Incident Report Regarding Disruption of Bulk and Object Storage Service

Management Summary

On 2019-07-01 between 10:15 and 10:23 CEST, requests to our object storage had been answered with an HTTP error code 503. At the same time, I/O operations to bulk volumes were partially blocked as well. After 10:23 CEST, access to our bulk and object storage was fully restored.

Detailed Report

On 2019-07-01 at 09:07 CEST, we began working on the scheduled maintenance of our bulk and object storage nodes as previously announced in https://cloudscale-status.net/incident/48.

At 10:16 CEST, our monitoring system reported an issue with our object storage.

An immediate analysis showed that the Ceph cluster had blocked access to some PGs (placement groups) belonging to the bulk and object storage pools because Ceph's hard limit of the PG per OSD (object storage device) ratio had been exceeded. This had triggered a bug as outlined in https://tracker.ceph.com/issues/23117.

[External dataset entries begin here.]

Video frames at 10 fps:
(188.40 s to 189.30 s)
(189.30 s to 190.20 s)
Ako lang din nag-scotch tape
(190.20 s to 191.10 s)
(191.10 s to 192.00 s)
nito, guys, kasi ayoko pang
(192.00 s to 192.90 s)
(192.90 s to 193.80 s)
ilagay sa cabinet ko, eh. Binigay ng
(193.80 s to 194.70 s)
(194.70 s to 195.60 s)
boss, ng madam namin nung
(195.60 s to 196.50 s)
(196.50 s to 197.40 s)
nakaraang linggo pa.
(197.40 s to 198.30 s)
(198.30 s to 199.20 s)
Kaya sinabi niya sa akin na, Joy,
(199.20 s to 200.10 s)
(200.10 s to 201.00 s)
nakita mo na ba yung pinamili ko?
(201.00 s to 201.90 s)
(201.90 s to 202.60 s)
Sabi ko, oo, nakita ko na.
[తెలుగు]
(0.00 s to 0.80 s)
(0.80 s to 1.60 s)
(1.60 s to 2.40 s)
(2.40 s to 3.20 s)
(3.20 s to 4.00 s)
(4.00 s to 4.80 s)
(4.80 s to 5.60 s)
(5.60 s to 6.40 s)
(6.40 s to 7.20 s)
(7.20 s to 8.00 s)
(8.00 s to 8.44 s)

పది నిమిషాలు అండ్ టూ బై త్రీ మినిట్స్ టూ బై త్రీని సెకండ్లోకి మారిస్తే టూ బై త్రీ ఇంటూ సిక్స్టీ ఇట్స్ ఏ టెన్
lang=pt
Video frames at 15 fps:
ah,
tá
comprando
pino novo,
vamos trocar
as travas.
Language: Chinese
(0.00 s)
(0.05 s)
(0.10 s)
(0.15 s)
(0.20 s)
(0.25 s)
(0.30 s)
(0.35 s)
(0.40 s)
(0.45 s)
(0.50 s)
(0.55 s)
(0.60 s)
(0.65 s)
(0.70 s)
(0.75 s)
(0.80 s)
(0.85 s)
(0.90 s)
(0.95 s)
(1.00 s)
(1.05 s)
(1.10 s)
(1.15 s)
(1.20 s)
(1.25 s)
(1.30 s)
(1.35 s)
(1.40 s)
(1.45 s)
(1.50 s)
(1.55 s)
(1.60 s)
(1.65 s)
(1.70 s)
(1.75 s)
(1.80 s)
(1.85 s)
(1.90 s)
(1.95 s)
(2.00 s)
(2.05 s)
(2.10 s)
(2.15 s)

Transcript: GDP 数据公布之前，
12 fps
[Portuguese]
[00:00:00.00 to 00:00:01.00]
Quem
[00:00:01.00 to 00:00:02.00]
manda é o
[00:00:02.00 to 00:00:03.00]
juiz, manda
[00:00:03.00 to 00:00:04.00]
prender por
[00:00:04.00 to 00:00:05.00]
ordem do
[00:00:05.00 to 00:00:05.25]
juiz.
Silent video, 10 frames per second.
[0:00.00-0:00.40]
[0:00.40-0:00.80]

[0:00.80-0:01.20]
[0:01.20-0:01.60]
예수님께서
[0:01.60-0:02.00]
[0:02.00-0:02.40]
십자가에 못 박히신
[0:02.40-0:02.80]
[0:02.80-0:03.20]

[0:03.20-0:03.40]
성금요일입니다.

At 10:23 CEST, we decided to stop all OSDs on the recently upgraded storage node, allowing Ceph to recover and permit full access again, effectively resolving this issue for our users.

After thorough analysis, we decided to increase the PG per OSD ratio and then restarted all OSDs on the upgraded node. After the increase, all OSDs were starting to backfill as expected.

We will keep this increased PG per OSD ratio for the remainder of the scheduled maintenance while upgrading the rest of the storage nodes.

Please accept our apologies for the inconvenience this service disruption may have caused you and your customers.